In their home, George isn’t subservient to Kathryn, but he’s not completely dominant either. George likes to think of himself as the smartest person in any room he’s in, but he isn’t stuck in a macho mindset of thinking that men and women should have “traditional” roles in a marriage. For example, when George and Kathryn invite James, Zoe, Freddie and Clarissa to a dinner party, George is the one who does all the cooking. Kathryn is more likely than George to initiating sexual intimacy and demand what she wants.
George and Kathryn consider themselves to be the “alpha couple” of these three couples because George and Kathryn have the most experience and apparently the most connections in the spy world. However, Kathryn tells Zoe in a therapy that Kathryn has been having ongoing nightmares that aren’t going away anytime soon. Kathryn is required to be in therapy, and she despises it.

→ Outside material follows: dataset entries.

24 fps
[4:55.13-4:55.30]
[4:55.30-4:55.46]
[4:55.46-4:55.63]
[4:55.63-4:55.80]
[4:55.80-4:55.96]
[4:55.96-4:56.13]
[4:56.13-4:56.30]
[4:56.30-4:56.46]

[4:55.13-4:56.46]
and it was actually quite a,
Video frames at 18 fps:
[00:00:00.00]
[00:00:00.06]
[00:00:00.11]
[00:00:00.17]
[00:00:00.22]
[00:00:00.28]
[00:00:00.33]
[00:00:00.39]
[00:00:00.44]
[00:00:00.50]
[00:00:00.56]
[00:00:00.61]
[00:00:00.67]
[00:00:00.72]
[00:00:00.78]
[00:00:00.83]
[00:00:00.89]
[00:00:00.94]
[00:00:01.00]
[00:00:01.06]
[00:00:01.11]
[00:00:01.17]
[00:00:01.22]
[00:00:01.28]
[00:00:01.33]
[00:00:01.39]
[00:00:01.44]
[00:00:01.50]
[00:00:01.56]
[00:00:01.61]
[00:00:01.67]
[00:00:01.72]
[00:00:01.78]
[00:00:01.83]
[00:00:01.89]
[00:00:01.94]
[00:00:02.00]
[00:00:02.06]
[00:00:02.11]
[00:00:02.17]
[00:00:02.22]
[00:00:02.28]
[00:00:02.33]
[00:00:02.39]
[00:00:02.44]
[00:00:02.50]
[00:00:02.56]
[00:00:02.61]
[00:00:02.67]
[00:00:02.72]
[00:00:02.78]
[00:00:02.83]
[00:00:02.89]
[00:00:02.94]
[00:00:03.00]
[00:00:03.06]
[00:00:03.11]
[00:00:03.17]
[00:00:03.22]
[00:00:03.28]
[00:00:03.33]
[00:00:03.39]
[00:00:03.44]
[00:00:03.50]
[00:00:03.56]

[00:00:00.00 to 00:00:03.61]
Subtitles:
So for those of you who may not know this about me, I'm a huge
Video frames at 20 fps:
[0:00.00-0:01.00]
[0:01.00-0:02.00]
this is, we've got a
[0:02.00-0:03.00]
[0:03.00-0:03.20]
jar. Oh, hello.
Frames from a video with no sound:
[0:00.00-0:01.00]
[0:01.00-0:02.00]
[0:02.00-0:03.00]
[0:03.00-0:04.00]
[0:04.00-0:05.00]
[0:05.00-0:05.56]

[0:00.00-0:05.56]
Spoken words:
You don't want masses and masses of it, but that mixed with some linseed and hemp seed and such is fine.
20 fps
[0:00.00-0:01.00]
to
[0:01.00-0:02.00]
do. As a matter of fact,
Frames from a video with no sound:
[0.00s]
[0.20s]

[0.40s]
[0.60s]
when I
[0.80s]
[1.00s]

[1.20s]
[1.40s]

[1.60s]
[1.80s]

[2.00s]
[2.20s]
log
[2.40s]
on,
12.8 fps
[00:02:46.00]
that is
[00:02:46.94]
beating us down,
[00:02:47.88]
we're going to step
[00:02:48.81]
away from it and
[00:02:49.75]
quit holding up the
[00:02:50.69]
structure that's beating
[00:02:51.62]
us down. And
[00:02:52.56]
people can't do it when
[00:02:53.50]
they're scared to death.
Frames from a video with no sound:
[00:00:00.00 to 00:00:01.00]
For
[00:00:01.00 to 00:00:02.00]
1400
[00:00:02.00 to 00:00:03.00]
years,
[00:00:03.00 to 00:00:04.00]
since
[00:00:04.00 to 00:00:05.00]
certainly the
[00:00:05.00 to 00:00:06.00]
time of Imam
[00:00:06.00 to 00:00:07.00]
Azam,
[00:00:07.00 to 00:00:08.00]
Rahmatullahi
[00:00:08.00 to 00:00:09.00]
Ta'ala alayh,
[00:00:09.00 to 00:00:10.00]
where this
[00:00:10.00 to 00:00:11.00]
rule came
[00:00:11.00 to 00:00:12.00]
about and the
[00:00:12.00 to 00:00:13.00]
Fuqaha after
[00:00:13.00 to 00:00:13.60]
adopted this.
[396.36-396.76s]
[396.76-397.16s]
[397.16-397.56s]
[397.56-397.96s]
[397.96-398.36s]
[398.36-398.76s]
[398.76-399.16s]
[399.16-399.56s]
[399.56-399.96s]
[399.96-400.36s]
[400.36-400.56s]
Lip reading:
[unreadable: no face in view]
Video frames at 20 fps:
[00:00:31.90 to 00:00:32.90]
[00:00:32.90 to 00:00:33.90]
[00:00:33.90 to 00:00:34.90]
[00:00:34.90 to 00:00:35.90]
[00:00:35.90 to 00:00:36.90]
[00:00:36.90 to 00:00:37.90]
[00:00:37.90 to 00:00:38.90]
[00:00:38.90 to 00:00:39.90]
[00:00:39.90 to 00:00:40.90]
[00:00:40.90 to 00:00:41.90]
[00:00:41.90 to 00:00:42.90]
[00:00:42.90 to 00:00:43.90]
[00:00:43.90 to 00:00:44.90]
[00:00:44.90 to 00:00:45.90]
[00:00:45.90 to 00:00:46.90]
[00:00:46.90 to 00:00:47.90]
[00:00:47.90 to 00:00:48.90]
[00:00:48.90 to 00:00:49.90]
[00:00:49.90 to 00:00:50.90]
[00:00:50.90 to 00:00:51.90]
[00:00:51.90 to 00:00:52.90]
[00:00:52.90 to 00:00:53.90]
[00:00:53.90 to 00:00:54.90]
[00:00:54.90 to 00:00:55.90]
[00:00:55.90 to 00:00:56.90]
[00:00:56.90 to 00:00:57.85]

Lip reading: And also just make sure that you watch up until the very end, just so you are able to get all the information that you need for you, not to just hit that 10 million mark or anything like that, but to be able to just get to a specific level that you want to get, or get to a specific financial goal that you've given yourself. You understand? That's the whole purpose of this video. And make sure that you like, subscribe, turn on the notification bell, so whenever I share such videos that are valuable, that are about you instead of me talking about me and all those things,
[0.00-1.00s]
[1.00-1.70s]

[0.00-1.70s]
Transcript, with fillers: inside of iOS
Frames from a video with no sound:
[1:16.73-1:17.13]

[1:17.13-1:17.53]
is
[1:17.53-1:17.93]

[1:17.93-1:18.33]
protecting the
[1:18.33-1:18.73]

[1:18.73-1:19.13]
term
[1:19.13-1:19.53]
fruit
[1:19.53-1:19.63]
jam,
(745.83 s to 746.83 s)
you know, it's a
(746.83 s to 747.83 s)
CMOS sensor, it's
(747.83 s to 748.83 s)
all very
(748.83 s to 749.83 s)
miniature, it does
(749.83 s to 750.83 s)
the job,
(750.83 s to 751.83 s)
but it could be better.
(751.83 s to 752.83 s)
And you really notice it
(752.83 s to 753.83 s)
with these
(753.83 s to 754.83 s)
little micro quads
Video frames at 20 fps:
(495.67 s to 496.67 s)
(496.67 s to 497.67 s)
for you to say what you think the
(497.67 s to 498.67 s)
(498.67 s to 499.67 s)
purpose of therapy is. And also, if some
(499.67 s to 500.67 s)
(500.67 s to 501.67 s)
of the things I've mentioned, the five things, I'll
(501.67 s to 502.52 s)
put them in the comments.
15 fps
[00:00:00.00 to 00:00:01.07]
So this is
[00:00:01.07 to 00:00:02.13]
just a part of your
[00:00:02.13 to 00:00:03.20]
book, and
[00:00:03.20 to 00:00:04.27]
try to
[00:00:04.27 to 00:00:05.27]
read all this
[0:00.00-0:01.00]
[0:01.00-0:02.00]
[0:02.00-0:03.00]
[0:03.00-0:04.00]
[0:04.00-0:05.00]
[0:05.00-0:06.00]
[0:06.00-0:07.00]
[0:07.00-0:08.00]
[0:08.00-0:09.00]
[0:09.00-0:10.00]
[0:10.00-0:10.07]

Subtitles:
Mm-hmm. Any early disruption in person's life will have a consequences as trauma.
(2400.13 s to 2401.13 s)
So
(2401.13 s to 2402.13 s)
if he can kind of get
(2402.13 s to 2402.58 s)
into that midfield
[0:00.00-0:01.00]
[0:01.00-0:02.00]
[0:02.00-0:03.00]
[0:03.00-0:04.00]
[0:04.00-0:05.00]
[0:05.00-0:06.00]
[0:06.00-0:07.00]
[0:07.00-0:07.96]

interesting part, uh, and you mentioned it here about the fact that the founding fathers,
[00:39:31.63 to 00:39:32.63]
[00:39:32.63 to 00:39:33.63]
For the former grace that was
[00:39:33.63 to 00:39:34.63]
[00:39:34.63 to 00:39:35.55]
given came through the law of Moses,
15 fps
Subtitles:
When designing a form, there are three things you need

Unmarried couple James and Zoe seem to be in a constant battle with each other to prove who’s smarter than the other in their relationship. Neither of them is faithful to each other. In a therapy session, Kathryn makes a personal dig at Zoe when Kathryn comments that Zoe’s current infidelity lover is riff raff who is beneath Zoe’s social status.
Freddie and Clarissa are simply a disaster together. And it’s not because of their age gap, although Freddie cruelly tells Clarissa during an argument that she’s got daddy issues because Clarissa’s father abandoned her as a child. Freddie and Clarissa are no good for each other because they seem to be hooked on their toxic and abusive relationship, which includes physical violence.
All of the principal cast members handle their roles well. However, there’s nothing particularly groundbreaking about their performances because they’ve all played these types of personalities in other movies. What makes “Black Bag” stand out the most from other spy movies is Koepp’s snappy screenplay with this unique concept of three spy couples under scrutiny.
Amid all of the drama between these couples, “Black Bag” has a wickedly sly touch in showing that these “know-it-alls” actually don’t know a lot of things about each other. Sure, there are car chases, shootouts and bomb explosions to raise the “life or death” stakes in the story. But the most dangerous threats to the movie’s characters are the mind games that they play with each other.
Focus Features will release “Black Bag” in U.S. cinemas on March 14, 2025, with a sneak preview on March 12, 2025.